May 24

A GM Reads: Monasteriales Indicia


The new year brought a new reading challenge for me. The plan was to read my way around Europe with a selection of YA novels. However, finding the books proved very problematic, so I began a new version of the Reading Around book reviews.


I now focus upon what a GM can take from the books I read. I lift out characters, events, creatures, plots or themes from each book. As a GM, you still need to read the book to gain the most benefit, but each review should have something for the GM.


My latest book is Monasteriales Indicia: The Anglo-Saxon Monastic Sign Language, edited by Debby Banham. This slim text is published by Anglo-Saxon Books. The website describes it as follows:


The Monasteriales Indicia is one of very few texts which let us see how life was really lived in monasteries in the early Middle Ages. Written in Old English and preserved in a manuscript of the mid-eleventh century, it consists of 127 signs used by Anglo-Saxon monks during the times when the Benedictine Rule forbade them to speak. These indicate the foods the monks ate, the clothes they wore, and the books they used in church and chapter, as well as the tools they used in their daily life, and persons they might meet both in the monastery and outside.

The text is printed here with a parallel translation.
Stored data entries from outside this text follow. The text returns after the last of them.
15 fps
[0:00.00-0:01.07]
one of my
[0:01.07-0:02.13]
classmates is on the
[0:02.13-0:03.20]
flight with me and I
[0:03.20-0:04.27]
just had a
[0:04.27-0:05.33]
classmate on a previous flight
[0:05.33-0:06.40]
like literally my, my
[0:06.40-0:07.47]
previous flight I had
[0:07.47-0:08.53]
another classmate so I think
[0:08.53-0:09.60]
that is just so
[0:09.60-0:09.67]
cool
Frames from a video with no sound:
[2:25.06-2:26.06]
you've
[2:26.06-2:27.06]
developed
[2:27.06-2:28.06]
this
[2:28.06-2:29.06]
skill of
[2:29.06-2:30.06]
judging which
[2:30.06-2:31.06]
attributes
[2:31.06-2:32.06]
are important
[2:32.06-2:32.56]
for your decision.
The introduction gives a summary of the background, both historical and textual, as well as a brief look at the later evidence for monastic sign language in England. Extensive notes provide the reader with details of textual relationships, explore problems of interpretation, and set out the historical implications of the text.


Read more at Anglo-Saxon Books


I love reading history books, especially about the early-medieval period, and earlier. Fantasy RPGs are enhanced by weaving into the setting a strong thread of historical facts. Small details from a history book can really bring a setting, or a culture, to life.


For the GM

Here are two ways in which you can weave this monastic sign language into your game. Firstly, it must be noted that the book deals with European monks, who lived in cloistered communities focused on worship and helping the poor. These are not the kung-fu monks of Asian history. See Gamers 2 for more on this debate.
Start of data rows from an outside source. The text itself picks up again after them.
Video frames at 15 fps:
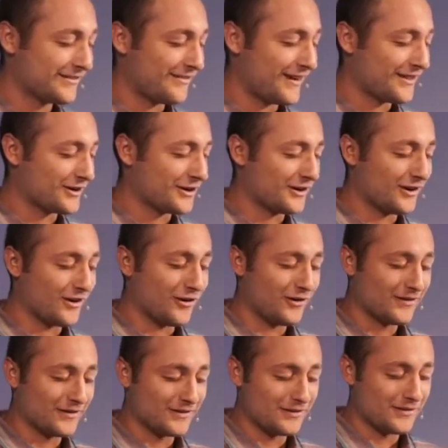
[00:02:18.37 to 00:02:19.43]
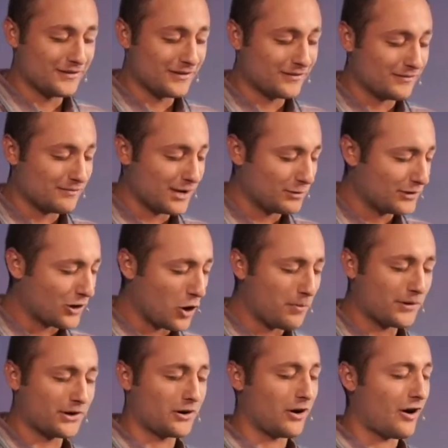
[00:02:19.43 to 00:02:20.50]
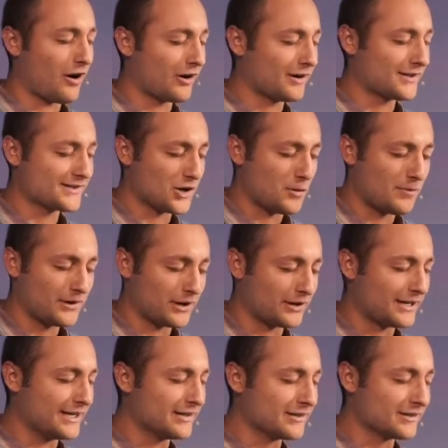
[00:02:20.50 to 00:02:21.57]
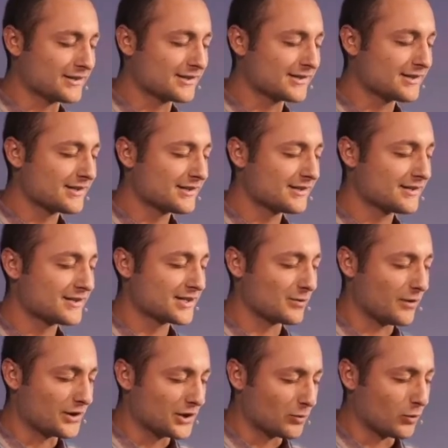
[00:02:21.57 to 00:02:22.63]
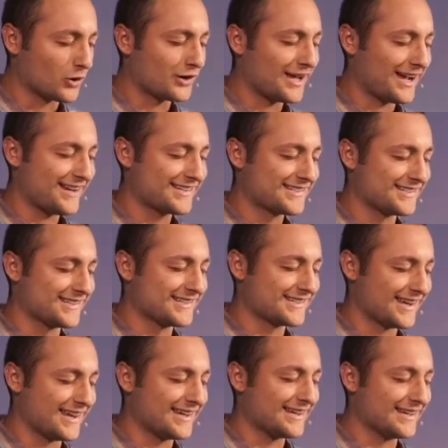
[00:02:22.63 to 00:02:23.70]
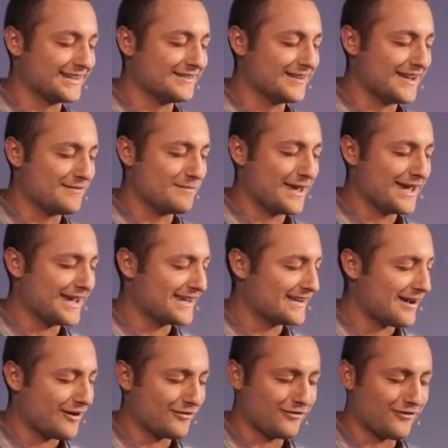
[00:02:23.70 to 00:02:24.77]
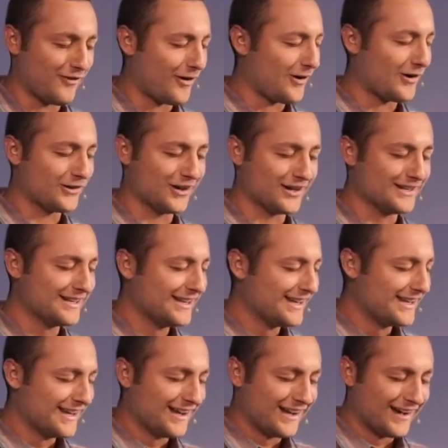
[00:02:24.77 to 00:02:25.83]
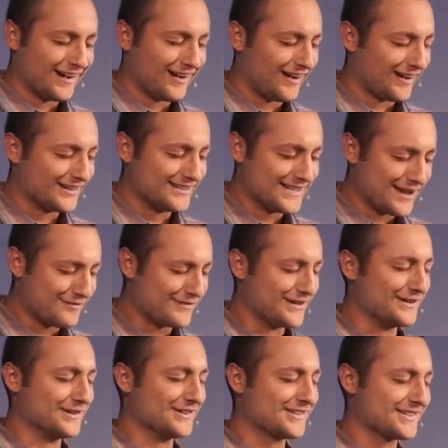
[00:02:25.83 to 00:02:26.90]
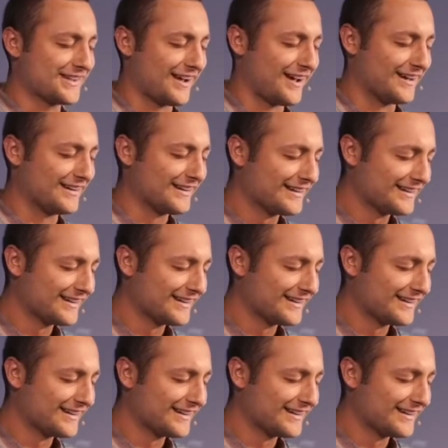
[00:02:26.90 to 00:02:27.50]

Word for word: Father, may we open our hearts, open our ears to what your word has to say, and, and may it not fall on on deaf ears, God.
My first takeaway from Monasteriales Indicia is simply the concept of a monastic sign language. This is such a cool concept, and adds a lot of colour to the monks in your setting. Now they can set themselves apart from other factions in the church, or culture, by having this secret language. The real sign language focused on the needs of monastic living, but there is no reason you could not expand this to cover broader communication. The concept of Thieves Cant as a secret language has its roots in AD&D. Monasteriales Indicia proves clerics can also enjoy a secret language.


The other lesson from Monasteriales Indicia is to justify simple sign language for any class. Paladins, mercenaries and all manner of military groups could adopt the monastic signs for use on the battlefield. What feels like a modern system of communication has roots back to the year 1000 CE, or perhaps earlier.